How to Avoid Bad Credit

Few people are aware that the utility companies are also entitled to report bad credit to the bureaus. Some realtors and brokers also report missed or late rentals to the bureaus. So, it pays to keep up with financial commitments. In fact, the only real way to avoid a bad score is to pay your bills on time.

While it is possible to repair a bad credit score it is easier said than done. It takes a lot of commitment and a lot of time to repair a bad score. It may even prove to be quite costly if payments are not made on time during the repairing process.

There are ways to avoid creating a bad credit history that will lead to computing a bad score.

Credit Scores and How it Affects the Loan Application

Each time you default on a repayment towards debt, the lender reports the missed or late payment to the credit bureaus. The bureaus then use this information to calculate your credit score each month. The more you default the worse your score grows.

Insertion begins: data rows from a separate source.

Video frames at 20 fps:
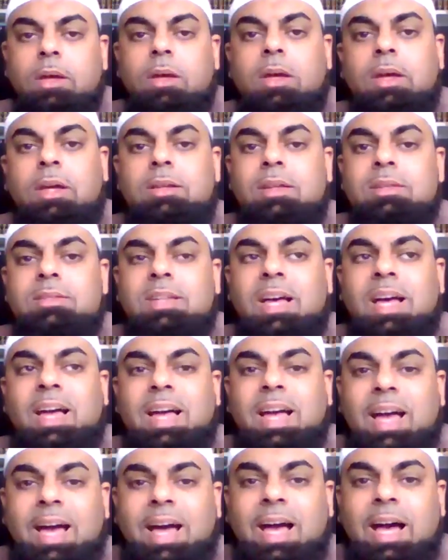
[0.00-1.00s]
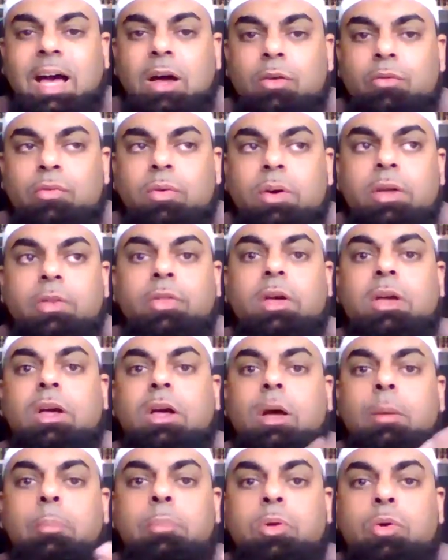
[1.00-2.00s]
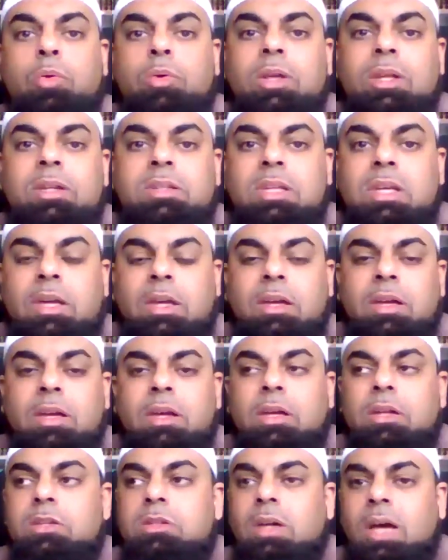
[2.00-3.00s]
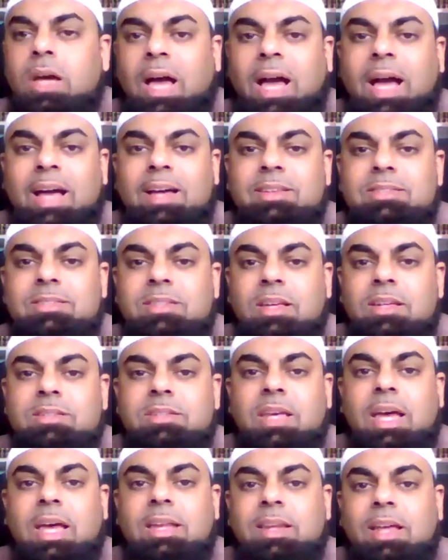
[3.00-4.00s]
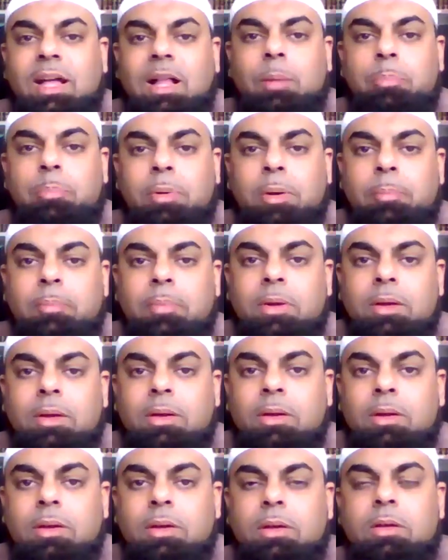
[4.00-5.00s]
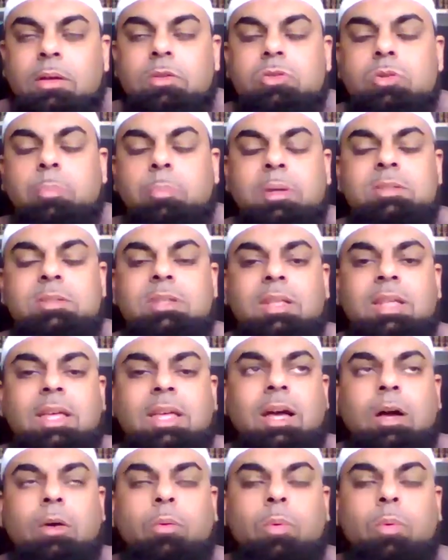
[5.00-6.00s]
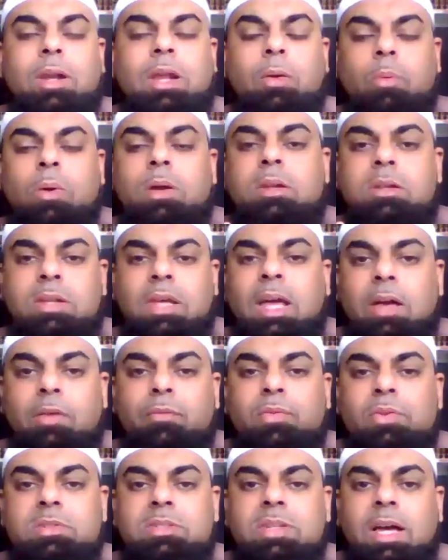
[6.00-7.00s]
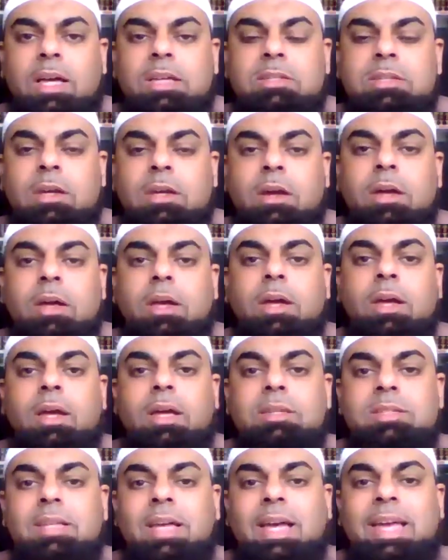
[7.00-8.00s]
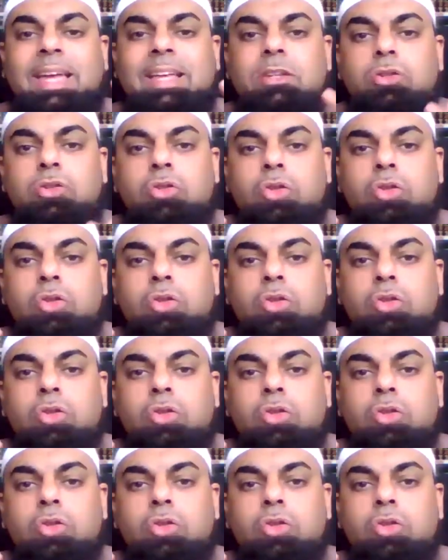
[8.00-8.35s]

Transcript: He doesn't have the community to access and help him. So basically, uh, what I want to emphasize here is that in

Lenders have access to this score and if you have a bad credit score they will either reject your application for a loan outright or they will charge you a much higher rate of interest. So, it pays to have a healthy credit score.

Financial relief

You never know when you will need some extra cash to tide you over when times get tough. This extra cash can be sourced from lenders who may consider your application for:

  • Personal loans
  • Credit cards
  • Equity loans
  • Home loans
  • Vehicle loans
  • Even loans against investments and securities

Lenders make a profit by charging interest on the money they lend people. This interest is determined by the lender based on market conditions and the creditworthiness of the borrower. They base their decision on the credit score of the applicant and, depending on the score; they may charge a normal interest or increase it if the score is bad.

If your credit history already has existing defaults, odds are lenders will not approve the settlement for standard loans. Under this circumstance, it can be assumed that the next available loan you can opt for is bad credit personal loans for personal financial issues.

Albeit at a higher interest rate and possibly a much stricter and consistent check up on your payment progress, personal loans for bad credit are a better option as credit cards can be very ambiguous with their terms, whereas loans are followed through by brokers or bank representatives.

Plan your expenses

If you feel that you are falling back on your financial commitments, you should take time off and sit down to plan out a budget. Prevention is better than cure and preventing your credit history from going bad is very important if you want to avail of any type of loan in the future.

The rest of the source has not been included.